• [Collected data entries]
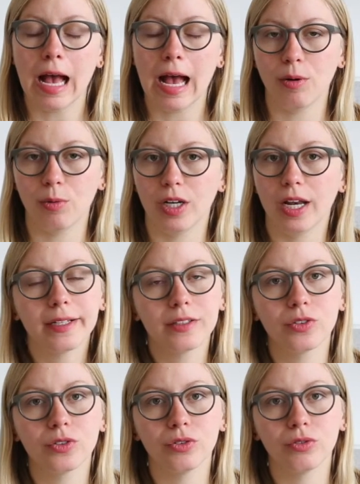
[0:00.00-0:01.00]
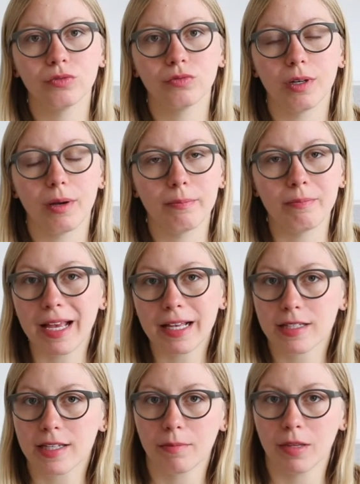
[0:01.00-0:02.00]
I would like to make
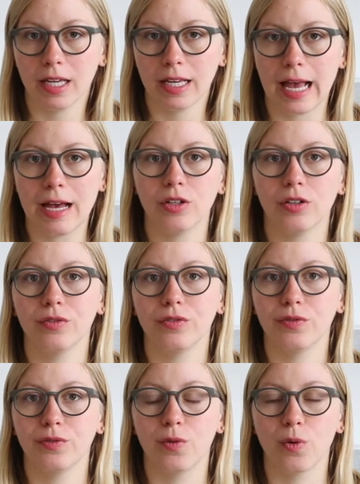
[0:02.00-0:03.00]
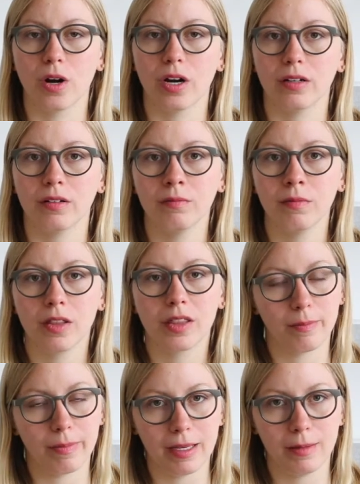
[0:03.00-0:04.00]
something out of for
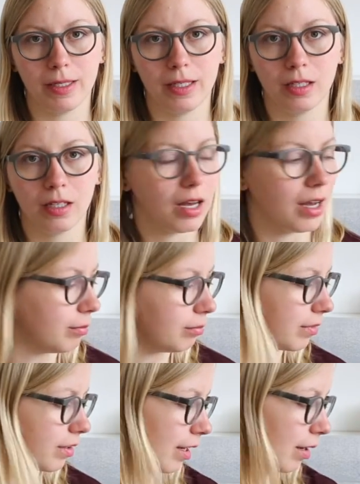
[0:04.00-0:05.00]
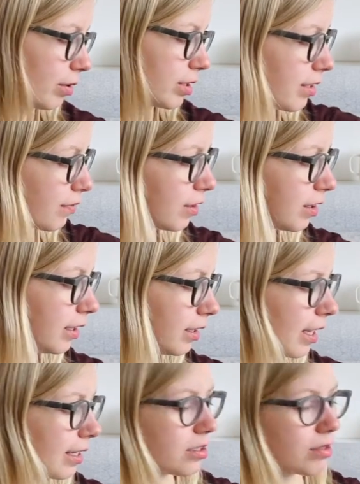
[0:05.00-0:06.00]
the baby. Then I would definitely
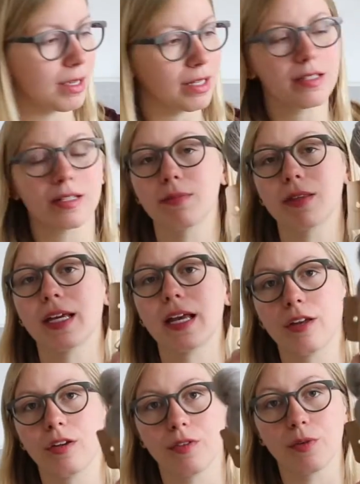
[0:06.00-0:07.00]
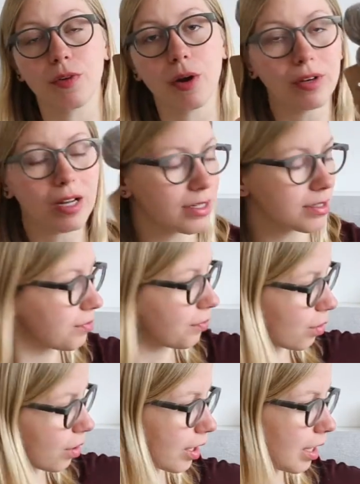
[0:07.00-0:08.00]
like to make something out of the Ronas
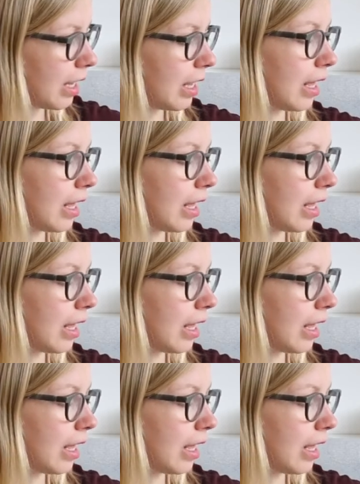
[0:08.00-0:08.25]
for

---

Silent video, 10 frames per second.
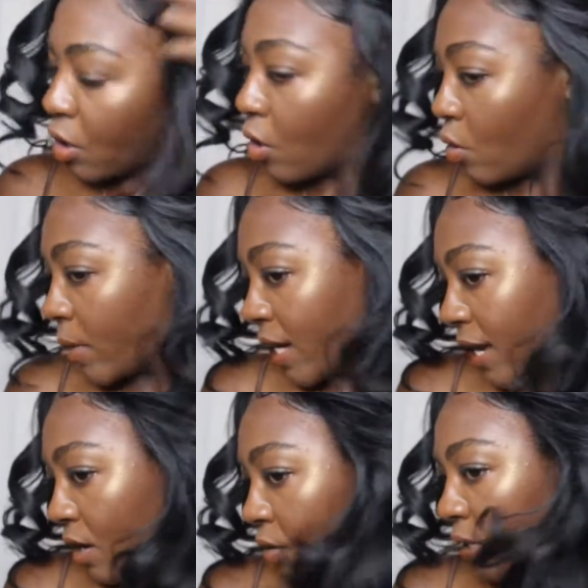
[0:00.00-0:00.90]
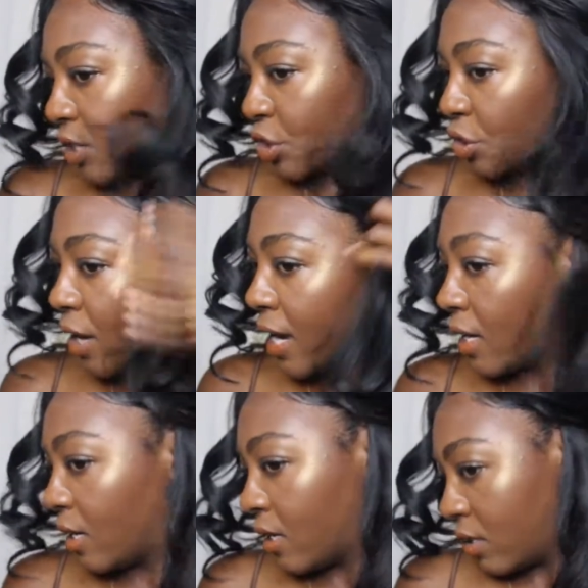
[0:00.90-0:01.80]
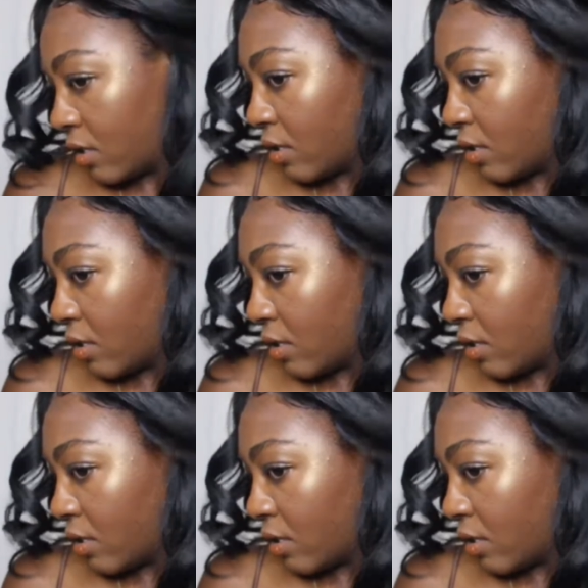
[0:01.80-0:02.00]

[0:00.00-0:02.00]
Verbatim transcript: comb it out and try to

--

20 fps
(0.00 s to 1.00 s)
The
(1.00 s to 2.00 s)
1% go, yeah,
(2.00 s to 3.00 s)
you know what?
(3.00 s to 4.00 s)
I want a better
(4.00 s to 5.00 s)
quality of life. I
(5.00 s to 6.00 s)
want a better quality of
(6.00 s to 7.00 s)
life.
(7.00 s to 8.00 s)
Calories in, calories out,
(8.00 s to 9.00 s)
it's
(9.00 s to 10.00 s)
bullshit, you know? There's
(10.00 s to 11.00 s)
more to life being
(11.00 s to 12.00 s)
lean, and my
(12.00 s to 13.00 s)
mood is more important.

• [Task prompt] Give back exactly the lines above from the one with "[0:00.90-0:01.80]" through the one with "Verbatim transcript: comb it out and try to", both included. Pictures don't belong in the copy.

• [Expected answer]
[0:00.90-0:01.80]
[0:01.80-0:02.00]

[0:00.00-0:02.00]
Verbatim transcript: comb it out and try to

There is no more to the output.